If you’ve been an e-commerce merchant for long, then you know how hard it can be to keep up with the ever-changing regulations that keep your business functioning compliantly. You may not always receive an email from Visa or other regulators saying, “Hey, we’ve changed this aspect in how we handle your card processing, and it’s going to impact your business majorly!”

Many merchants today are not in the know about shifts in processes that can benefit their company. Yet, changes that their network payment processors make can gravely hurt their business finances if they aren’t up-to-date on them. 

As technology advances, fraud and other e-commerce mishaps have more room to cause businesses headaches. In response, Visa made a move in 2018 to revamp its claims resolution process to a system that will resolve transaction disputes, like those for fraud and incorrect processing, more efficiently. However, this VCR system (Visa Claims Resolution) populates merchant accounts with chargebacks faster than it would take to read through this article. 

The sight of chargeback codes on a report would make any business owner worry. A high chargeback-to-transaction ratio can put you on the MATCH list as a high-risk merchant, which means higher fees and other loss of privileges. 

If you’re reading this Revitpay blog, you’re likely a high-risk merchant coming to find out what you can do about those chargebacks hitting your account. We want to give you a simple rundown of Visa’s updated dispute processes and how you can stay current with them. 

What Visa’s New Claims Resolution System Means for Your Business

Chargebacks Hit at a Faster Rate

Veteran merchants know what it costs them to get hit with a chargeback: a hefty fee and the stress that comes with trying to resolve it. Before 2018, resolving a single dispute could take an average of 46 days to clear up – nearly a month and a half.

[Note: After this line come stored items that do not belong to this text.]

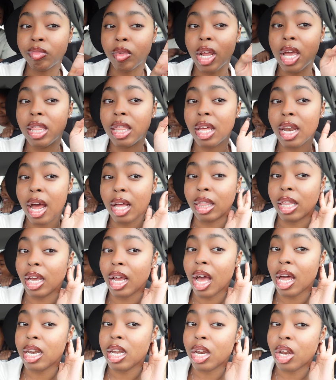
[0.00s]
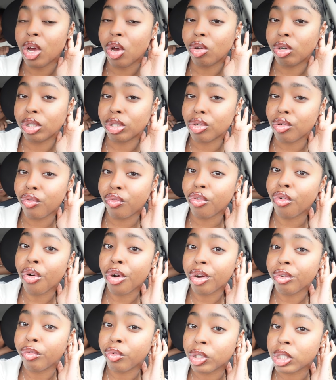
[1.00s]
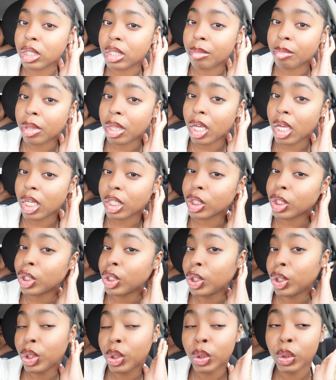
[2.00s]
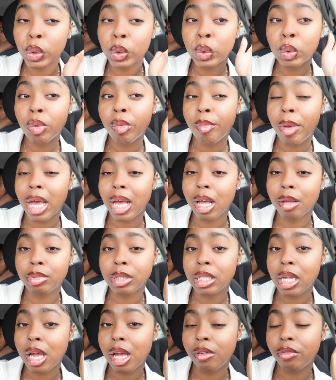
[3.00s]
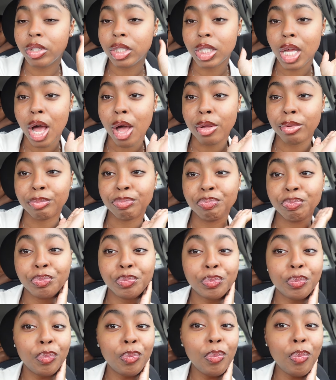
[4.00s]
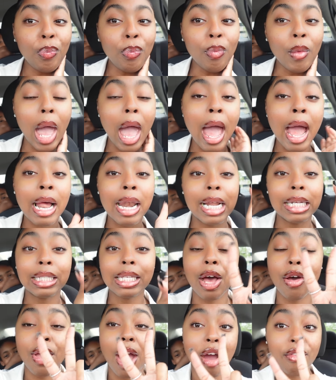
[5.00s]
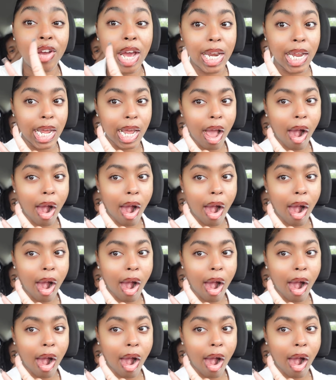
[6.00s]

And then I think I need to go to Sephora for some things too, makeup stuff. So let's go. Y'all ready?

 The Visa Claims Resolution (VCR) replaced Visa’s legacy process, also referred to as filing a litigation-based dispute. The legacy process became outdated when financial technology continued to advance, and the need for faster resolutions prompted Visa to overturn traditional ways of settling disputes

True to its intention, VCR continues to accelerate dispute processes. While the same amount of involvement merchants partook in throughout legacy processes is no longer necessary, reality revealed that business owners had significantly less time to respond to a chargeback issue. 

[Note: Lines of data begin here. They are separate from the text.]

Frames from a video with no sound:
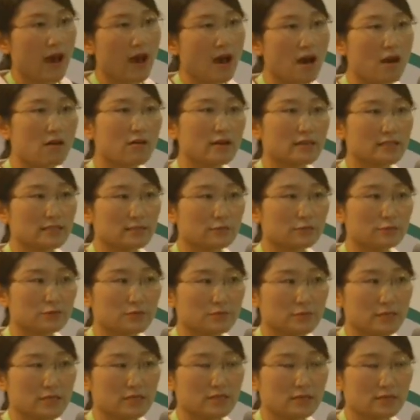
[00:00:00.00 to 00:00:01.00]
how it
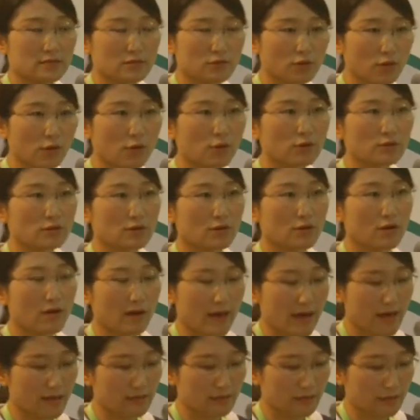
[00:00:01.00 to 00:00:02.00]
could be stored or
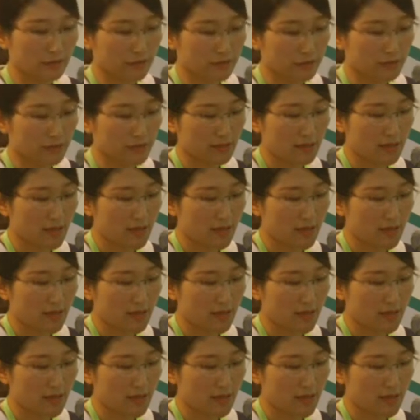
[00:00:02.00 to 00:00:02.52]
handled.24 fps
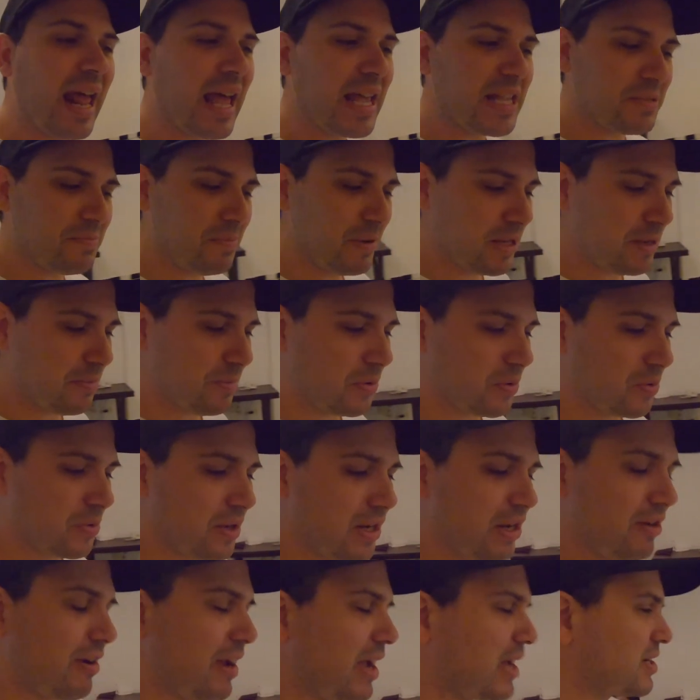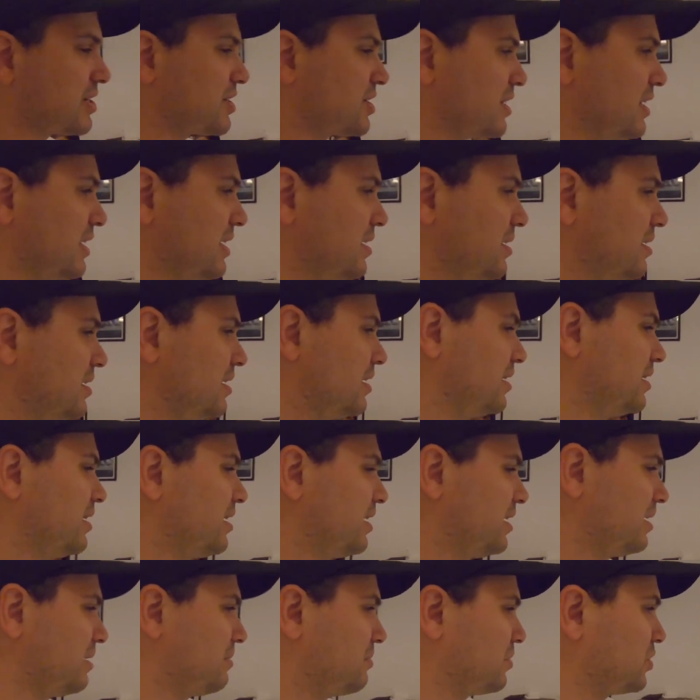has been a bit ordinary actually,
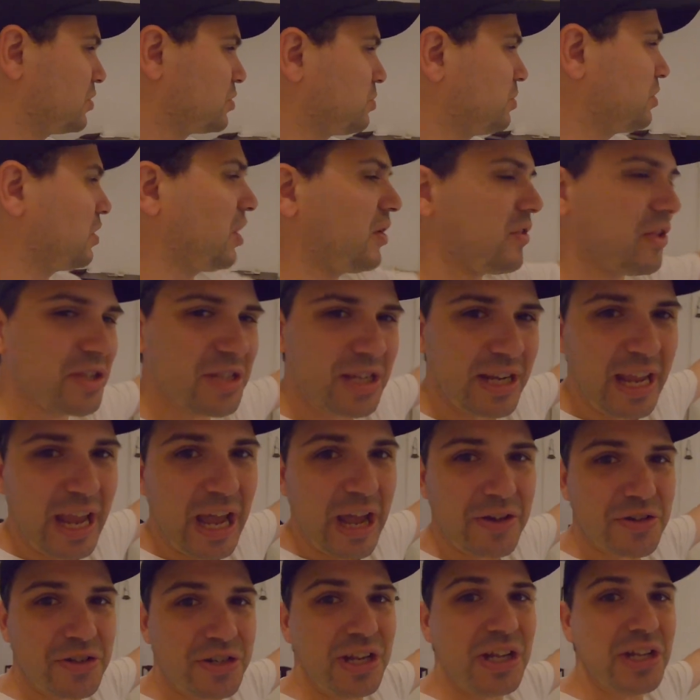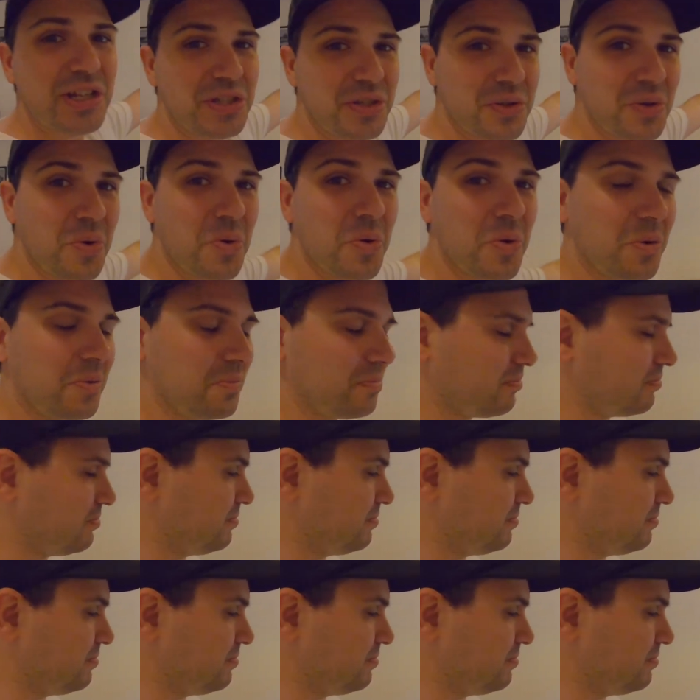because we know there's a couch next door,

Chargebacks can unknowingly creep up on businesses through this automated system. By learning the basics of VCR and working with your credit card processor, you can start focusing on running your business without looking over your shoulder for those dreaded chargeback reports. 

What Exactly is VCR?

Visa Claims Resolution is an updated series of workflows that funnels disputes to appropriate conclusions with Visa acting as the litigator, an entity that sits between two parties to settle conflicting interests. The difference between VCR and the legacy process is that VCR relies heavily on automated systems to compare information and determine where liability falls between two parties. 

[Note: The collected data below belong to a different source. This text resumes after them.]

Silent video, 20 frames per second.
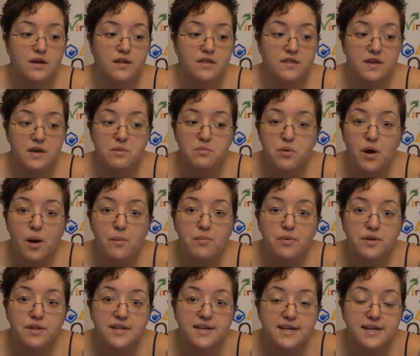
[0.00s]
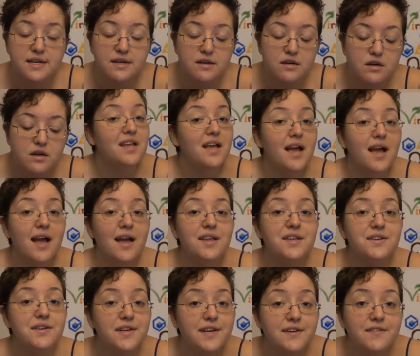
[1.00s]
think properly, and
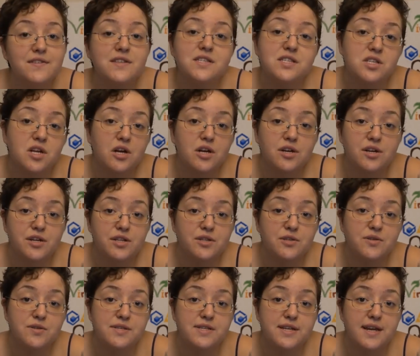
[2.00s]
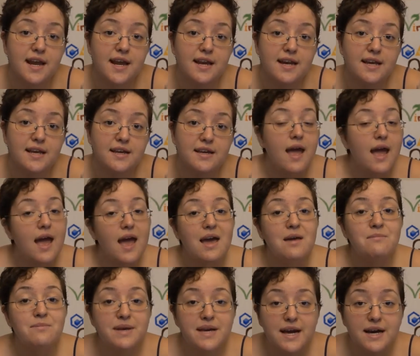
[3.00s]
you even start hallucinating.
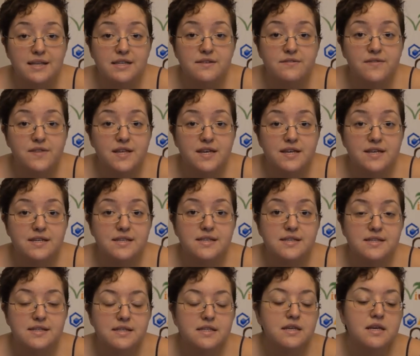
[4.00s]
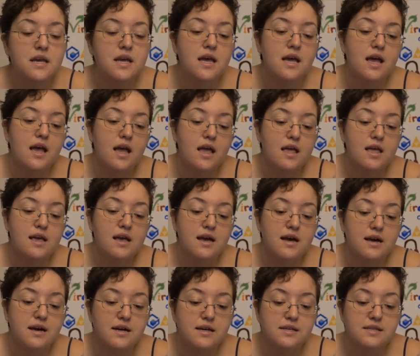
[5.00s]
And because of this,
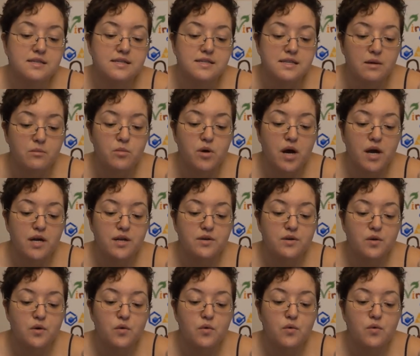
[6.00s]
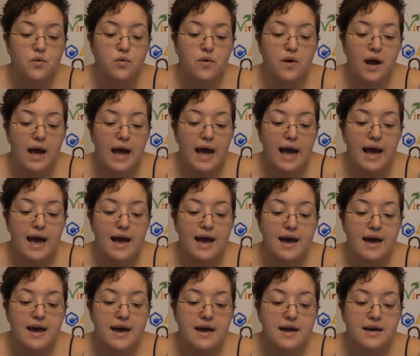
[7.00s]
someone who
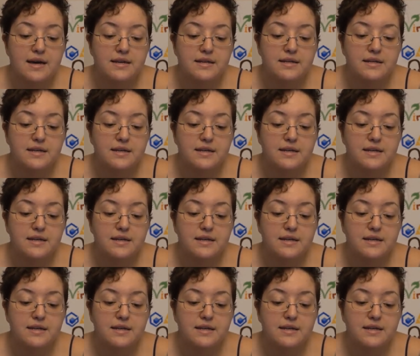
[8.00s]
had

VCR’s technology service to make data-based dispute decisions is called Visa Resolve Online (VROL.). 

For merchants who accept Visa cards, any dispute made by a Visa cardholder will have to go through VROL. The lengthy legacy process has been split into two VROL workflows: collaboration and allocation. 

VROL supports Visa’s role as the mediator between the disputing client’s bank and the merchant’s acquiring bank. What separates collaboration and allocation from each other is how and when VROL comes into play during the process. 

We will break down the two VROL workflows and highlight their critical differences so that you can prepare for the stages and deadlines you’ll have to respond to within dispute resolutions. 

What Do These Codes Mean? 

Dispute Categories and Corresponding Reason Codes

VCR has four categories that cumulatively hold Visa’s 24 chargeback reason codes, which tell you why a dispute was filed against your business. The category a code is under determines whether it goes through the collaboration workflow or the allocation workflow. 

The following tables will list all of Visa’s reason codes. Clicking on the number will take you to Visa’s official explanation for that code. 

Collaboration: Processing Errors and Customer Disputes

12. Processing Errors

  • 12.1 Late Presentment 
  • 12.2 Incorrect Transaction Code
  • 12.3 Incorrect Currency 
  • 12.4 Incorrect Account Number 
  • 12.5 Incorrect Amount 
  • 12.6.1 Duplicate Processing
  • 12.6.2 Paid by Other Means
  • 12.7 Invalid Data 

13. Customer Disputes

  • 13.1 Merchandise/Services Not Received 
  • 13.2 Cancelled Recurring 
  • 13.3 Not as Described or Defective Merchandise/Services 
  • 13.4 Counterfeit Merchandise 
  • 13.5 Misrepresentation 
  • 13.6 Credit Not Processed 
  • 13.7 Cancelled Merchandise/Services 
  • 13.8 Original Credit Transaction Not Accepted 
  • 13.9 Non-Receipt of Cash or Load Transaction Value 
Allocation: Fraud and Authorization Disputes

10. Fraud

  • 10.1 EMV Liability Shift Counterfeit Fraud
  • 10.2 EMV Liability Shift Non-Counterfeit Fraud 
  • 10.3 Other Fraud – Card Present Environment 
  • 10.4 Other Fraud – Card Absent Environment 
  • 10.5 Visa Fraud Monitoring Program

11. Authorization

  • 11.1 Card Recovery Bulleting 
  • 11.2 Decline Authorization 
  • 11.3 No Authorization 

We will go into the specifics of each workflow and how these disputes are handled differently. 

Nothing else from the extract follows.